The real cost of service is measured in interrupted producers, overloaded CSRs, delayed quotes, missed cross-selling opportunities, and thousands of routine tasks that quietly consume your team's day.

The surprising part?

Most agencies never measure it.

The Hidden Cost of "Great Service"

Independent insurance agencies have built their reputation on being available, responsive, and willing to help clients however they can.

That's something worth protecting.

But over time, many agencies have unintentionally blurred the line between customer service and service tasks.

Customer service is providing expert guidance, solving problems, helping clients through claims, reviewing coverage, and building trusted relationships.

Service tasks are things like:

  • Sending ID cards
  • Taking payments
  • Answering billing questions
  • Processing simple policy changes
  • Fulfilling routine certificate requests

These tasks are important—but they don't necessarily require a CSR every time they occur.

When routine service dominates the day, it pushes high-value conversations to voicemail.

Capacity Is the Real Growth Constraint

Many agencies assume they have a sales problem.
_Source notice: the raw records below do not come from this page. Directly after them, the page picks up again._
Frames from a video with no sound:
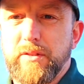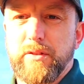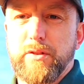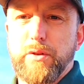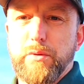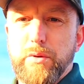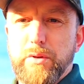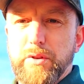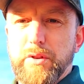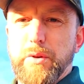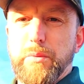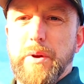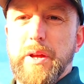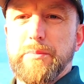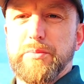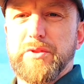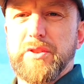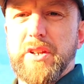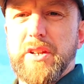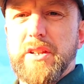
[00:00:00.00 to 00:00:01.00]
Go onto the
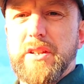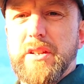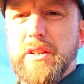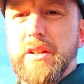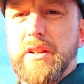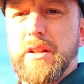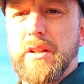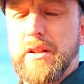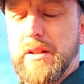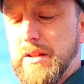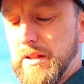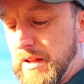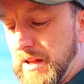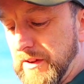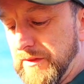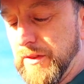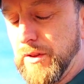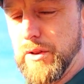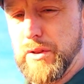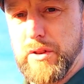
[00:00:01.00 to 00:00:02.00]
website,
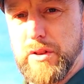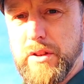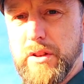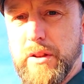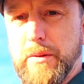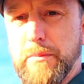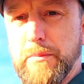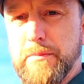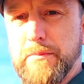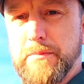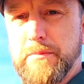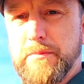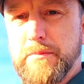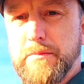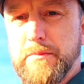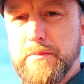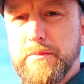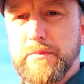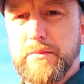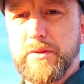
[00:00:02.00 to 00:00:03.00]
have a look at them.
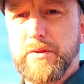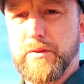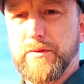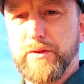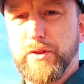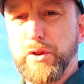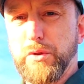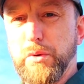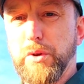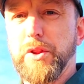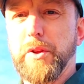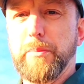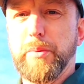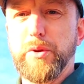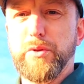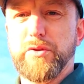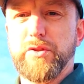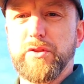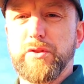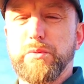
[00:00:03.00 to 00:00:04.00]
They do other
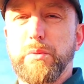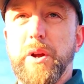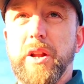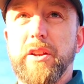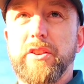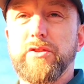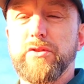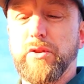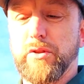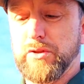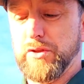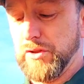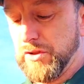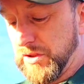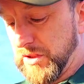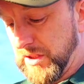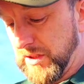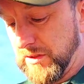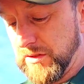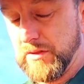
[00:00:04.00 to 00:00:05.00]
boots as well. It's not
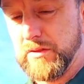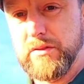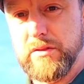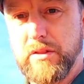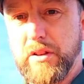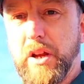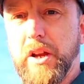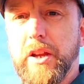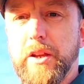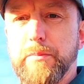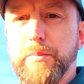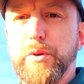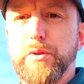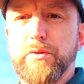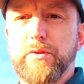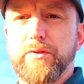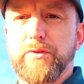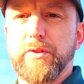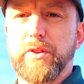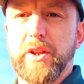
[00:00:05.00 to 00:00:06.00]
just these high
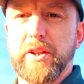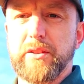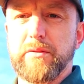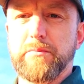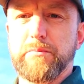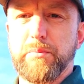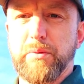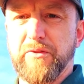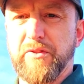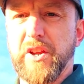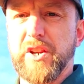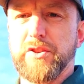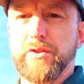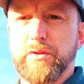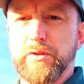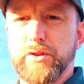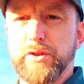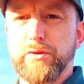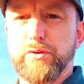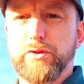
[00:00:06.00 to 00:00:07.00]
boots for like
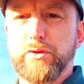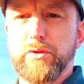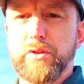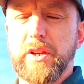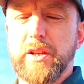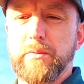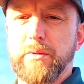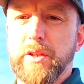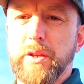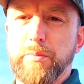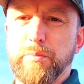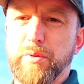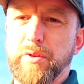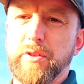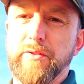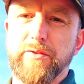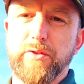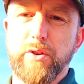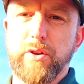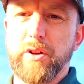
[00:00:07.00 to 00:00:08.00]
professional use or
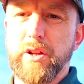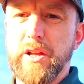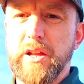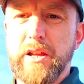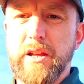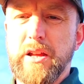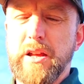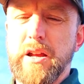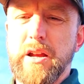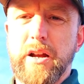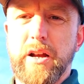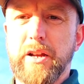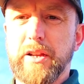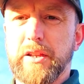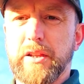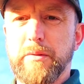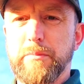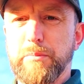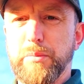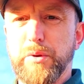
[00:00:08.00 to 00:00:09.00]
gamekeeping. They've got
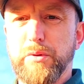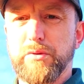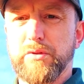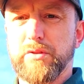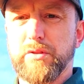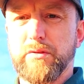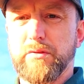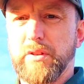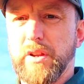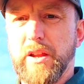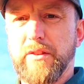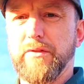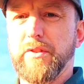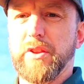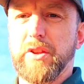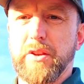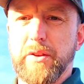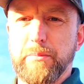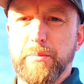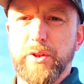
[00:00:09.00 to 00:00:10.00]
hiking boots and
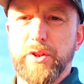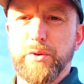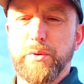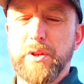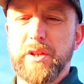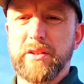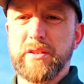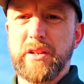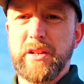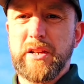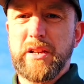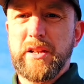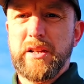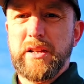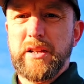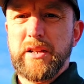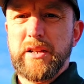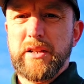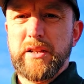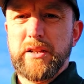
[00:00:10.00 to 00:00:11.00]
everything in between.
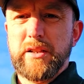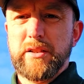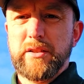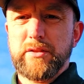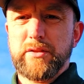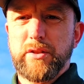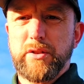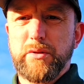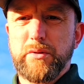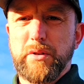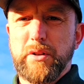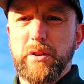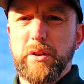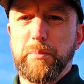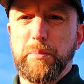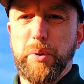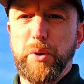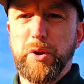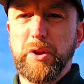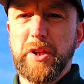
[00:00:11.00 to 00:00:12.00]
So
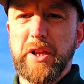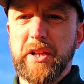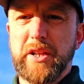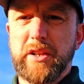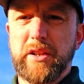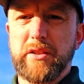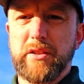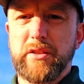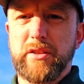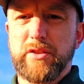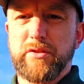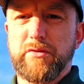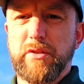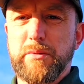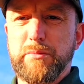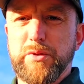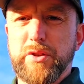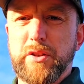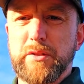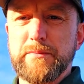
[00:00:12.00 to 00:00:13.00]
I'll put a link in the
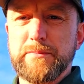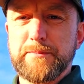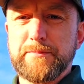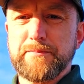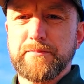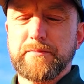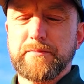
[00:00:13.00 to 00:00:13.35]
description.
Often, they have a capacity problem.

At Eastern Insuring Agency, the team wasn't lacking quote opportunities. They were receiving approximately five quote requests each day but delivering fewer than two. The issue wasn't effort—it was that service demand was consuming the time needed to quote, advise clients, and grow.
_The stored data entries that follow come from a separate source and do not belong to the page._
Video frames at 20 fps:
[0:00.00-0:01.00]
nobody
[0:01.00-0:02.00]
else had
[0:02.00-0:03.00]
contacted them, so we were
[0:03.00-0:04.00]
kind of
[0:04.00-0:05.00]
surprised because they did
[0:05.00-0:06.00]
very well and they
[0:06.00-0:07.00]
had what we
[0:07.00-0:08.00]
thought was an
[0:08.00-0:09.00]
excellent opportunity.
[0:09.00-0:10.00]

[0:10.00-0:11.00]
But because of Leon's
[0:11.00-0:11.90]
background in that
Instead of asking, "How do we sell more?"

They asked a different question:

"How do we create more capacity?"

That shift in thinking changed everything.

Three Questions Every Agency Should Ask

Before hiring another CSR or producer, take a closer look at your service operation.

Ask yourself:

  • What percentage of our inbound calls are routine service requests?
  • How much time does our team spend each day on low-value administrative work?
  • How many quoting, cross-selling, or advisory conversations are delayed because everyone is handling routine service?

Most agencies have never measured these numbers.

Yet they often determine whether an agency can grow without adding payroll.

What Happened When One Agency Measured Service

After reviewing its service activity, Eastern Insuring discovered that routine service requests were consuming a significant portion of its team's day. The agency also identified more than 15,000 high-value conversations each year that were being delayed or missed because staff were tied up handling repetitive service work.

Rather than simply hiring more people, the agency redesigned how service was delivered.

Clients were encouraged to use self-service for routine requests while CSRs focused on conversations that required expertise and relationship building.

The operational results were significant:

  • Service calls decreased by 45%
  • More than 3,600 CSR hours were redirected toward higher-value work
  • Quotes delivered increased from fewer than two per day to more than fifteen per day
  • Premium volume doubled without increasing payroll

Technology Isn't the Strategy

Many agencies believe technology will solve their service challenges.

Technology is only effective when it supports a well-designed service model.

The agencies seeing the greatest results aren't replacing relationships with technology.

They're removing friction from routine interactions so their people can spend more time doing what only people can do.

That's the difference between automating tasks and improving customer service.

Start by Measuring

Before making your next hiring decision, spend two weeks measuring your service demand.

Track:

  • Why clients contact your agency.
  • Which requests are routine versus advisory.
  • How often producers are interrupted by service work.
  • How many quotes are requested versus delivered.

The answers may reveal that your greatest opportunity isn't adding staff.

It's redesigning how service works.

Because sustainable growth doesn't begin with working harder.

It begins with creating the capacity to grow.